Le chef du Bloc québécois craint que BCE revienne à la charge ou que d'autres propositions du genre soient à nouveau soumises devant le CRTC.
Ces dangers, a ajouté M. Paillé, justifient le besoin d'un organisme de réglementation en radiodiffusion, en télédiffusion et en télécommunications pour le Québec.
«Le CRTC a pris la bonne décision en ce qui nous concerne, mais qu'il puisse y avoir une telle offre et qu'une telle convergence puisse se faire, ça demeure dangereux. Nous croyons qu'il doit y avoir des règles qui appartiennent au Québec», a précisé M. Paillé.

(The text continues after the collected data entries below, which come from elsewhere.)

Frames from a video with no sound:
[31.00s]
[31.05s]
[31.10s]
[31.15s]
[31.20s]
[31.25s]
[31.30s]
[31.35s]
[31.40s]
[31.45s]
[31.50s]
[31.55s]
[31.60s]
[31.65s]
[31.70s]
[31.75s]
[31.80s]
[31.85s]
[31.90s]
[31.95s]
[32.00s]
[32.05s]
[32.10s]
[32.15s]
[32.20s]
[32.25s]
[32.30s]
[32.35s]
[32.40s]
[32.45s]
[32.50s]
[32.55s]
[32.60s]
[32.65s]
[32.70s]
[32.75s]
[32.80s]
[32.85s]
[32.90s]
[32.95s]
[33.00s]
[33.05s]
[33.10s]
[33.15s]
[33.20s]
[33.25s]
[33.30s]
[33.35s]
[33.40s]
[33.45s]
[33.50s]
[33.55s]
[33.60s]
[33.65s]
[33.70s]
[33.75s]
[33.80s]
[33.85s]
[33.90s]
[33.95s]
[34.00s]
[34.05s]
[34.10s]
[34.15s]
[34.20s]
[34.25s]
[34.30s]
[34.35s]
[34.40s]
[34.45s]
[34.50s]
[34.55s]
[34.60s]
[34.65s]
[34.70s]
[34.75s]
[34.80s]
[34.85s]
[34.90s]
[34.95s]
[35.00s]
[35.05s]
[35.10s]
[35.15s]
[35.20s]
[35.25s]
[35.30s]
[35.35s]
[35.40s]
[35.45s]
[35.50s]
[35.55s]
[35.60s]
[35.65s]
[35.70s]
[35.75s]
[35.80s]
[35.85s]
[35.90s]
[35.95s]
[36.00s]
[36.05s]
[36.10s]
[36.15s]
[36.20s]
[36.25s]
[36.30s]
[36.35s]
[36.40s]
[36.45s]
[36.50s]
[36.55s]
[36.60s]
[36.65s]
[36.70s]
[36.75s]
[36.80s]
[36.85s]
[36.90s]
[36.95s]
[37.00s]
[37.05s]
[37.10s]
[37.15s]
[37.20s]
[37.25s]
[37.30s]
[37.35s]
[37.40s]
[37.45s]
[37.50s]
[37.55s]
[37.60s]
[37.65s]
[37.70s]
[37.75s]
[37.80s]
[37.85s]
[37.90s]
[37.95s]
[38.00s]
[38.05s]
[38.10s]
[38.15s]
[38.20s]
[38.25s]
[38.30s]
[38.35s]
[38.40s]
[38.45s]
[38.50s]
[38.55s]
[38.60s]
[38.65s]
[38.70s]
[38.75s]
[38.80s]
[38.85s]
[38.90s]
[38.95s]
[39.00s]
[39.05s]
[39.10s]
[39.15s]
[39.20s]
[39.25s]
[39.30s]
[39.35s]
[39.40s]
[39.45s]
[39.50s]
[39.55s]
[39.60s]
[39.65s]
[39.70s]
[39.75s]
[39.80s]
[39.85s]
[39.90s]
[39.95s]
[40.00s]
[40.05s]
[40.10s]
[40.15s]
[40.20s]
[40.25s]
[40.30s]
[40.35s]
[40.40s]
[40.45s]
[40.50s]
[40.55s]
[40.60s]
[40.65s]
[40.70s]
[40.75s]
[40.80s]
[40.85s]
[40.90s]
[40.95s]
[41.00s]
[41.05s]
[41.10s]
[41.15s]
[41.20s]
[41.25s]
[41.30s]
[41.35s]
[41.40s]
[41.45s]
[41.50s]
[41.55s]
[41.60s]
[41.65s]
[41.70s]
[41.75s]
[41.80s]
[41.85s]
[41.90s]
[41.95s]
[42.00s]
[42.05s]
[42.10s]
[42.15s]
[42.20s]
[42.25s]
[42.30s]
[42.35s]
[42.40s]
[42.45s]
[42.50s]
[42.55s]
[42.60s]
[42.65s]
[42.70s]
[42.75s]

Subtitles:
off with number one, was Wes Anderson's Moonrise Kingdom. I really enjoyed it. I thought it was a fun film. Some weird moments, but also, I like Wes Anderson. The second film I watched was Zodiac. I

«Si la décision avait été approuvée, le Québec aurait perdu un siège social, et les décisions auraient été prises à Toronto, a avancé le chef du Bloc québécois. Le diffuseur doit pouvoir comprendre la langue de l'artiste. Ça, c'est fondamental. Ce n'était pas juste une transaction d'affaires, c'était une transaction d'identité», a conclu Daniel Paillé.